HPE embarks on internal investigation after ATO outage
- 21 December, 2016 12:08
Hewlett Packard Enterprise (HPE) has confirmed it has launched an internal investigation into the cause of the hardware failure behind the unprecedented system outage which hit the Australian Taxation Office (ATO) on 12 December.
The move comes just days after the Australian Commissioner of Taxation, Chris Jordan, said the government agency would commission an independent investigation into what he called the “worst unplanned system outage in recent memory”.
Now, HPE has outlined its own plans to get to the bottom of the hardware issues that led to more than a week of systems issues for the ATO, and days of outages.
“In addition to the ATO’s independent review, HPE has initiated its own root cause analysis investigation to determine why storage hardware went offline, preceding a series of events that led to the broader system outage experienced by the ATO,” an HPE representative told ARN in a statement.
“We refrain from speculation on possible causes while the investigation is underway and at this time, HPE does not believe that other customers are at risk,” the company said.
While HPE is yet to disclose any further details about the hardware troubles that led to the ATO system outage, the company has reiterated its efforts to work closely with the ATO to restore systems and rectify the issues that arose in the wake of the massive outage.

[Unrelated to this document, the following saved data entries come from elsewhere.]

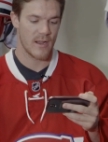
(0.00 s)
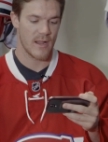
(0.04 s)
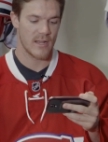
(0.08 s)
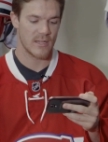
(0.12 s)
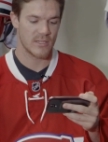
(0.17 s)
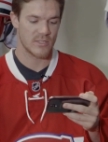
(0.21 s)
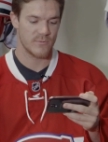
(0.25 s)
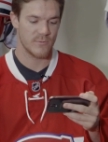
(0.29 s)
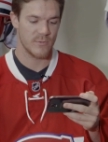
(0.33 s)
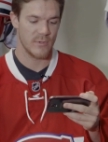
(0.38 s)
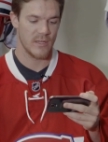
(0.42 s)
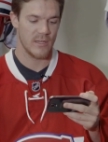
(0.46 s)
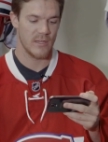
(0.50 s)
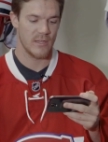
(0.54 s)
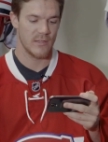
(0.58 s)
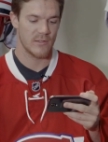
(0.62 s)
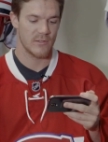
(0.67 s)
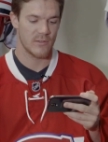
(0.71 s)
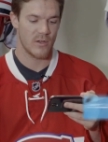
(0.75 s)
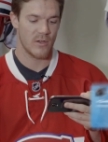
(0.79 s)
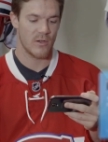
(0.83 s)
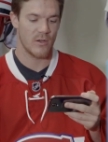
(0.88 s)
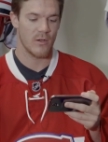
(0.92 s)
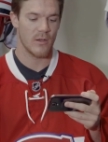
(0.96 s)
asked me,
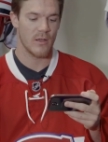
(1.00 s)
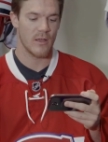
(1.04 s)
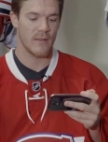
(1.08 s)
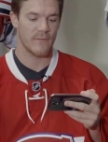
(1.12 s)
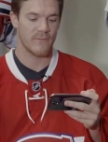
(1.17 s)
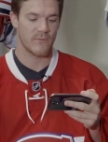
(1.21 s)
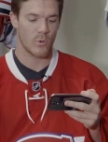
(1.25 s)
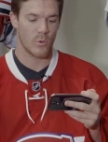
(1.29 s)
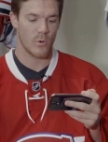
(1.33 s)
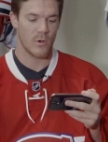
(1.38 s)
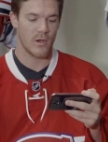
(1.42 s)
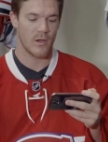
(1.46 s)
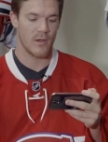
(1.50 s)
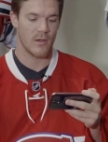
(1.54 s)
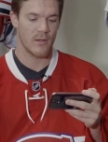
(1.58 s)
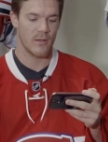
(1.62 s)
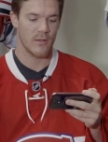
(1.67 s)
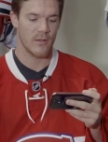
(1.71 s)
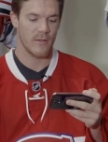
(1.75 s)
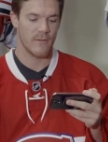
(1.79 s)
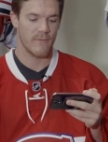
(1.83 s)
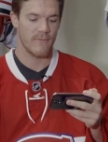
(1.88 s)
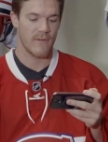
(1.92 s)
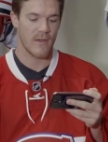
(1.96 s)
Tant et trois
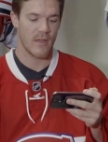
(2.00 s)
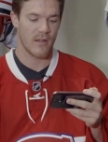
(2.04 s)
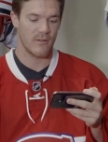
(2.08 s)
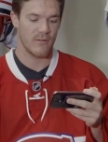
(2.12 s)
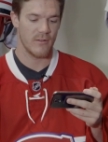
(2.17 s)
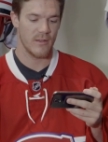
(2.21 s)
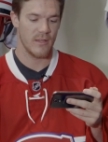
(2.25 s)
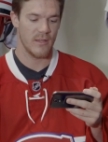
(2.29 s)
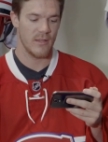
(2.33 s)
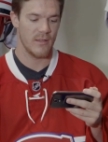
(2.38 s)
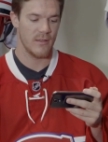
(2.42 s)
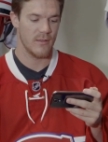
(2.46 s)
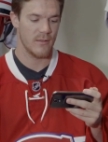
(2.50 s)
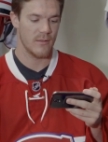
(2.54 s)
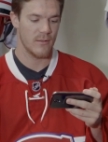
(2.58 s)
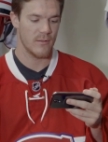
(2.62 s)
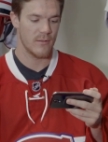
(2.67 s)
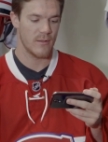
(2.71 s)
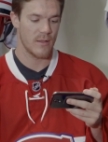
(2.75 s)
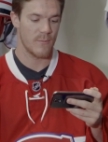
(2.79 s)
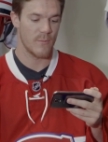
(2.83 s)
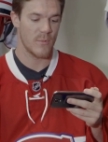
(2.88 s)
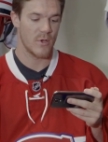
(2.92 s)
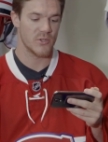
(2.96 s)
Federer
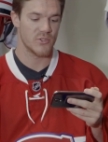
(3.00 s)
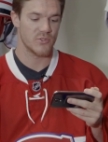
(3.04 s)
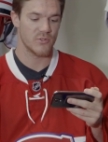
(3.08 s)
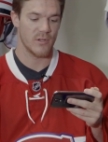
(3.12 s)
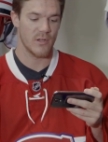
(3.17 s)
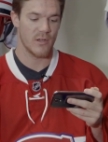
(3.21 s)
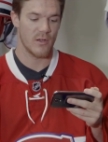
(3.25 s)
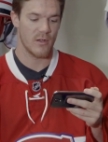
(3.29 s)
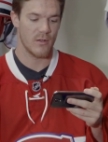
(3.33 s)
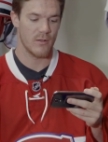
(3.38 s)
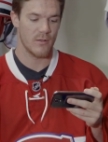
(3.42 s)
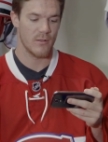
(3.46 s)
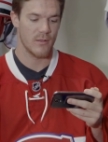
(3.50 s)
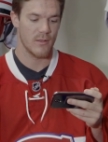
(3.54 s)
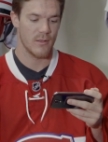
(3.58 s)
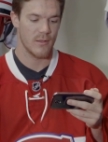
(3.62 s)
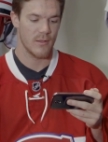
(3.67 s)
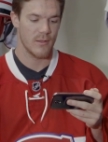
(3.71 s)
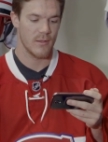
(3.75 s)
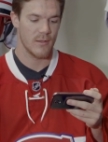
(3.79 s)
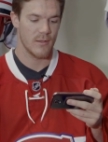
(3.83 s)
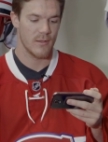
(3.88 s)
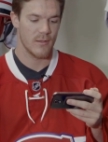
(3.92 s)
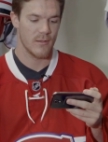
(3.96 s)
at Montreal,
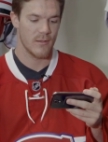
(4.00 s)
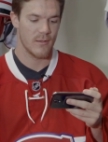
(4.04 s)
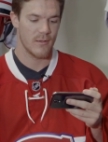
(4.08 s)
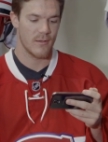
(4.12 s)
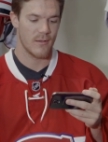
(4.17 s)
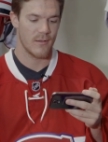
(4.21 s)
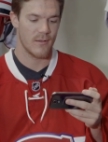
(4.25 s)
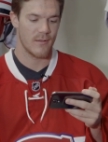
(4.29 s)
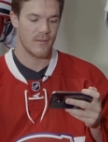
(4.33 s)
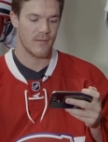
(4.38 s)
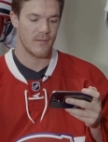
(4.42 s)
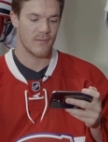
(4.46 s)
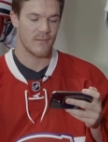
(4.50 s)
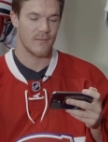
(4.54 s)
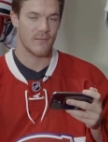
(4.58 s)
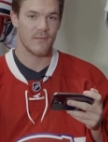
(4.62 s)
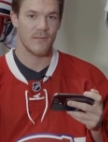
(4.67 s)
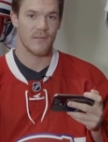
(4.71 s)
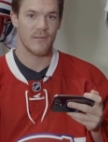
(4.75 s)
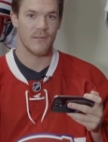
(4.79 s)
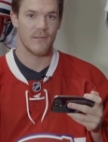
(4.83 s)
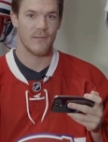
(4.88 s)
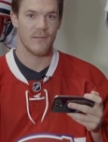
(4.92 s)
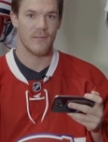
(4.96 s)

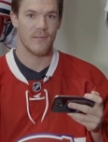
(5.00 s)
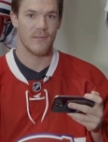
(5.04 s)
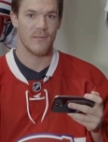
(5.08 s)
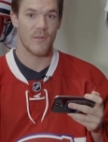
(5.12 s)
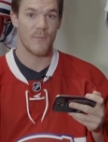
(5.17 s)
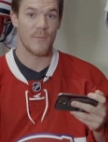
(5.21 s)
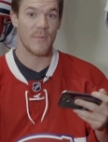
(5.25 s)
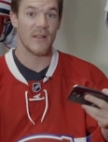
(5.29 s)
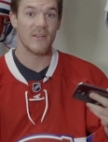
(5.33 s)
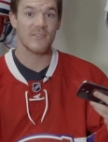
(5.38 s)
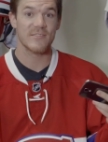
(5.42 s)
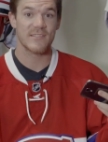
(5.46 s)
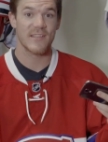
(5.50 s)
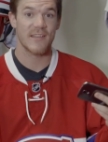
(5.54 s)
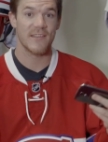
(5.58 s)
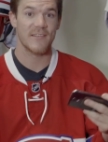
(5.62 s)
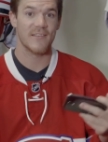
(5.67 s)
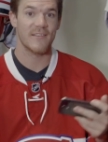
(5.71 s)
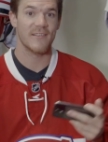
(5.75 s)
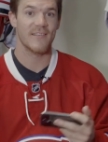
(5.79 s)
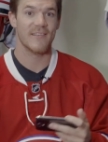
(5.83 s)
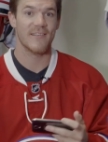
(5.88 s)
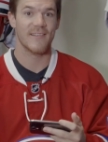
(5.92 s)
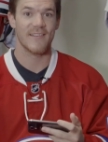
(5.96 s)
the Bell
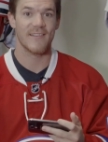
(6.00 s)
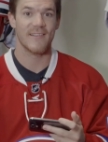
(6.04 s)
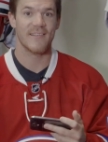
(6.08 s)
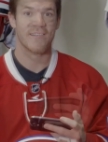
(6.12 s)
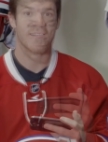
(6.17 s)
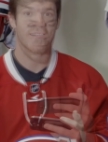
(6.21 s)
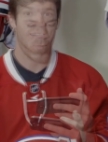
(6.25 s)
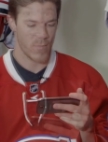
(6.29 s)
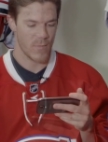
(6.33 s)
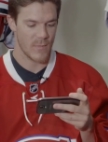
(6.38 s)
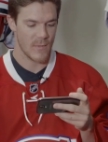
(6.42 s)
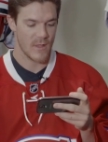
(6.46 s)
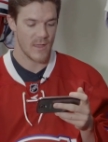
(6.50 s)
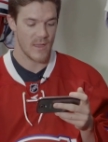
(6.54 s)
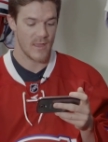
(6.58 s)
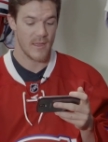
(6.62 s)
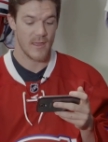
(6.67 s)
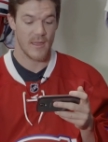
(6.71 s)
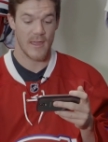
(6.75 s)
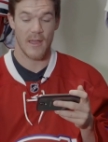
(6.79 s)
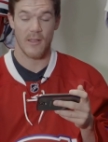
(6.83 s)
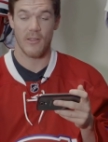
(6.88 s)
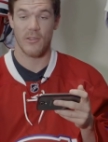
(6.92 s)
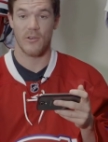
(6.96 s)
Center.
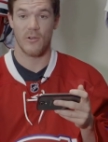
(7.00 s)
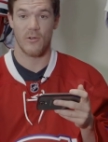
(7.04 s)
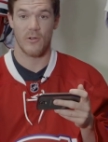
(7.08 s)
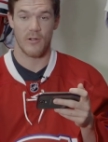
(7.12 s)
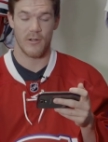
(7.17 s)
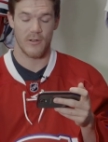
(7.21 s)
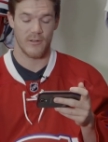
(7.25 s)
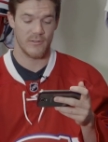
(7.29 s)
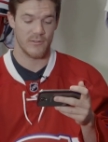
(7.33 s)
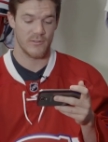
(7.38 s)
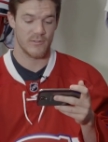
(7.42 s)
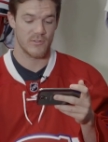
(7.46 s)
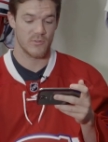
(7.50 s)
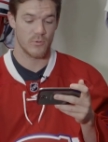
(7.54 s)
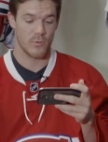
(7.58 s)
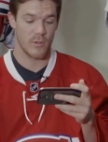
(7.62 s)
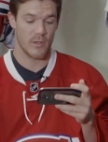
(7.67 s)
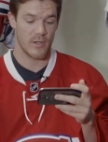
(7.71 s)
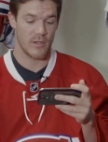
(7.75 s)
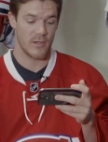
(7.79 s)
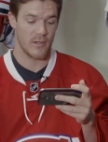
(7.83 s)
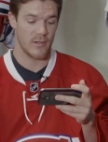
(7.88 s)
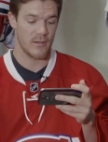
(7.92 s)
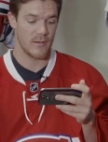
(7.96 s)
Eleanor on
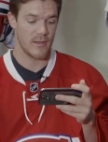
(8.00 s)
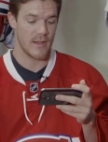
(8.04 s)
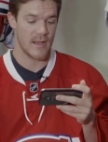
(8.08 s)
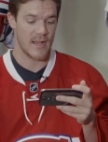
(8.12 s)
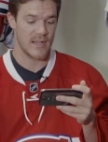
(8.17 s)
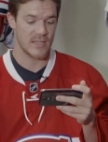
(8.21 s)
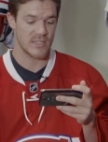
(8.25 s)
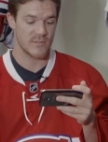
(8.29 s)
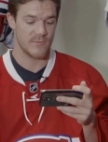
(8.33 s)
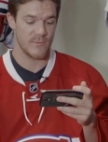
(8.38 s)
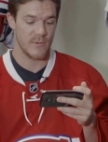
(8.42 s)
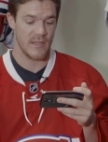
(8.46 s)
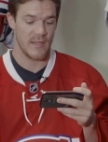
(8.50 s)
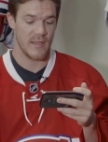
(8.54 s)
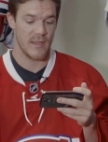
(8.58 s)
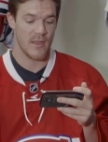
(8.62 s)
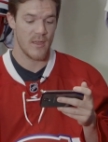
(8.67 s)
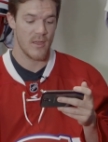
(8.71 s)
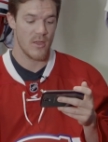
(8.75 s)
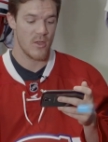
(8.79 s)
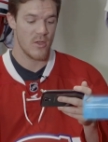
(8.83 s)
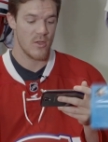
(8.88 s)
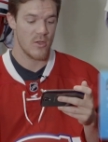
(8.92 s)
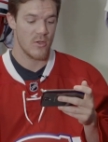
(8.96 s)
Twitter asked me,
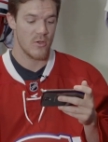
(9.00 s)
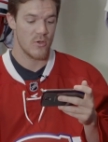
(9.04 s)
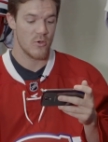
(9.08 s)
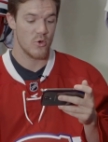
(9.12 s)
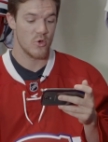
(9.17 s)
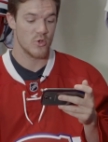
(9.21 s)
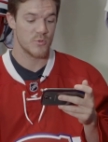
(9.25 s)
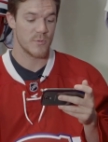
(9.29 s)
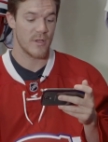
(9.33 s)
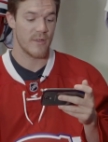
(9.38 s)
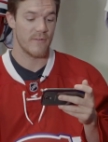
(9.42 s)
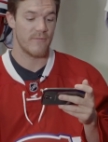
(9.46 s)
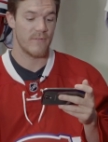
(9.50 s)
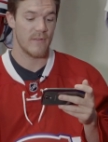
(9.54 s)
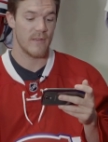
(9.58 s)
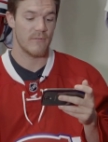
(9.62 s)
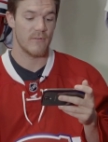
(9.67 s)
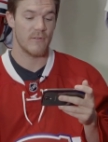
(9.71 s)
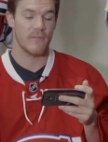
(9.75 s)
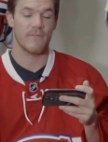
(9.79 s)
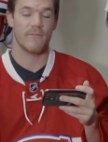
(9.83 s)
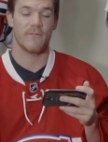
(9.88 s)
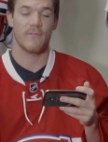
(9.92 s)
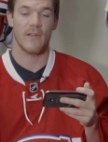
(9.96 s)
who's my
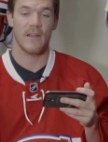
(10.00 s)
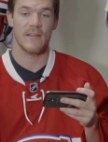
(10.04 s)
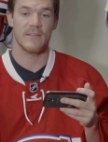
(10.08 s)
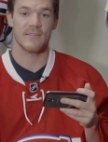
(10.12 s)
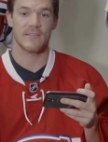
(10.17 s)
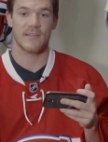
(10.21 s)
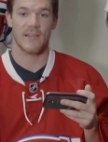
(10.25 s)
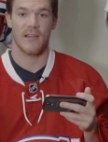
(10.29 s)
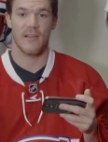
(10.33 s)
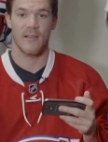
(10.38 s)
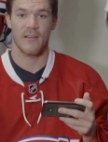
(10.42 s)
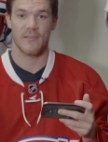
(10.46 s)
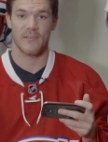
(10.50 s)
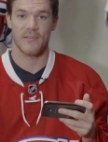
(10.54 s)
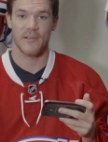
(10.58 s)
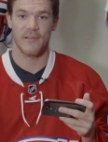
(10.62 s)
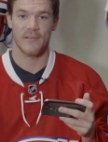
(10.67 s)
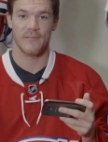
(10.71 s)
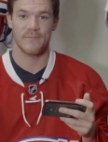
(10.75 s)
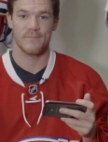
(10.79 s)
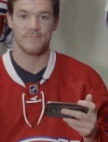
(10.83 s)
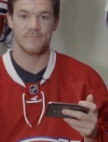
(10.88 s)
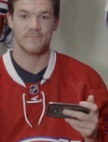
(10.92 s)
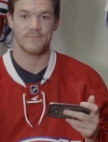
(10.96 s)
favorite Friends
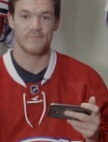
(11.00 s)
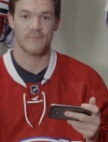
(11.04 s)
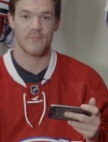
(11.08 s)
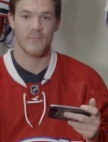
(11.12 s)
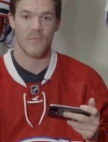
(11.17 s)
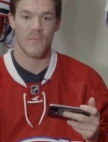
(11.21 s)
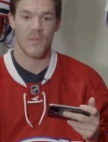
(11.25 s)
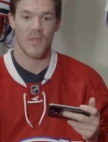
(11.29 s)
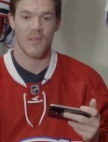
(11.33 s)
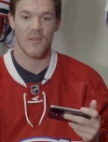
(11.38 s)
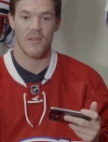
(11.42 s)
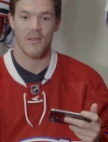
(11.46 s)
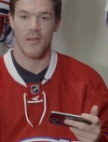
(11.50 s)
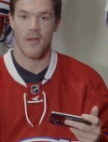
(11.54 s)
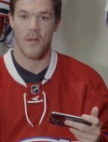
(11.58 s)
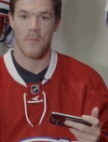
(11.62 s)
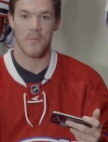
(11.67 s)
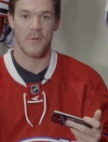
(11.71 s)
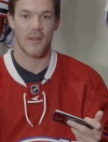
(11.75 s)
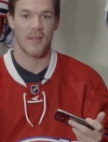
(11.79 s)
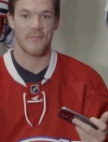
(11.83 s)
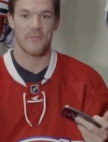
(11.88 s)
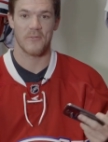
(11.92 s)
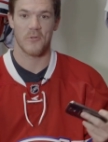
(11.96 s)
character? I'm
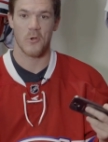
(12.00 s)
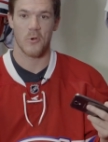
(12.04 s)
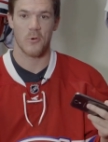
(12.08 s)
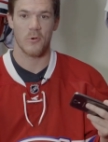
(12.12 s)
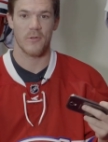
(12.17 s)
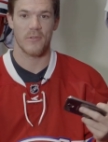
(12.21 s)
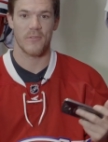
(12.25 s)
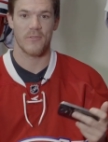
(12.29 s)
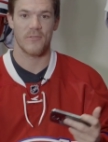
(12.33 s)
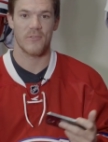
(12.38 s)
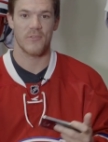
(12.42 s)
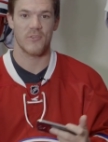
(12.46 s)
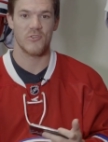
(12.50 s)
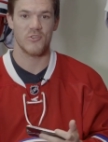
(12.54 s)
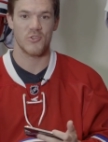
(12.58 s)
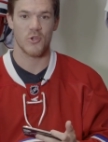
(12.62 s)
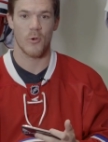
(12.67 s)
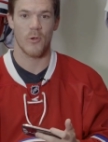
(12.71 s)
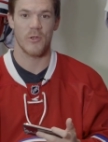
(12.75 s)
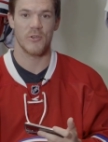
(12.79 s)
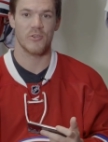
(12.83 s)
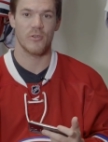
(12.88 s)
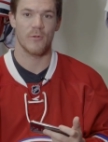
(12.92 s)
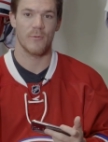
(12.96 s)
gonna have to go with
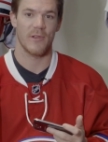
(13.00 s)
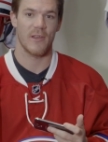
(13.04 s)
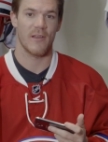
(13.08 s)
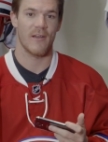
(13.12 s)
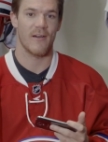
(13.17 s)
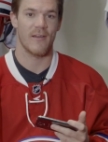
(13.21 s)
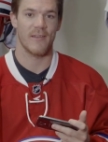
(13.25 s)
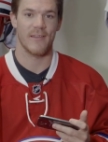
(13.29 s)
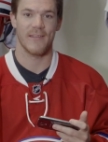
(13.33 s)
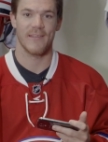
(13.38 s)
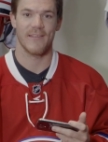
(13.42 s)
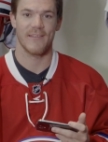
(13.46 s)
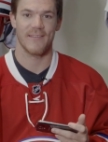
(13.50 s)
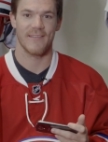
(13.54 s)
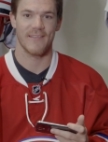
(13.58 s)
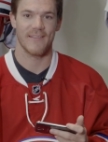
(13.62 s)
Joey Tribbiani,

“A team of Hewlett Packard Enterprise (HPE) engineers continue to work closely with the [ATO] to help restore all systems to functionality as soon as possible. HPE is completely committed to helping to resolve the system issues which have impacted the ATO’s online services, portals and website,” HPE said.
The ATO’s problems first began when storage hardware that had been upgraded in November 2015 by HPE experienced an “unprecedented” failure.
The systems outage was reportedly caused by the failure of two new HPE 3Par storage area network (SAN) units acquired by the ATO in 2015, which resulted in the temporary loss of up to one petabyte of data. The issue was compounded by the subsequent failure of the agency’s back-up systems.
HPE has since indicated the problem does not appear to be systemic in nature, according to reports.
This claim mirrors comments by ATO acting chief information officer, Steve Hamilton, who suggested the problem was the first of its kind.
"Our primary back-up systems, that should have kicked in immediately, were also affected. We understand this is the first time this problem has been encountered anywhere in the world and we are working with HPE to determine the underlying cause," Hamilton said in a statement.
Immediately following the outage, Hamilton issued a statement saying that the ATO was working closely with HPE to resolve issues around online services, portals and the website.
The storage issues knocked out some of the ATO’s core internal systems and public-facing services for days.
On 21 December, a full nine days after the initial outage, the ATO confirmed that all of its business-critical systems were live, with performance returning to normal as systems stabilise.
However, at the time of writing, the ATO indicated it was still in the process of bringing some services back online.
“We are hoping to have our other online services fully functional soon but we don't have a definite time-frame yet,” the agency said in a tweet on 21 December.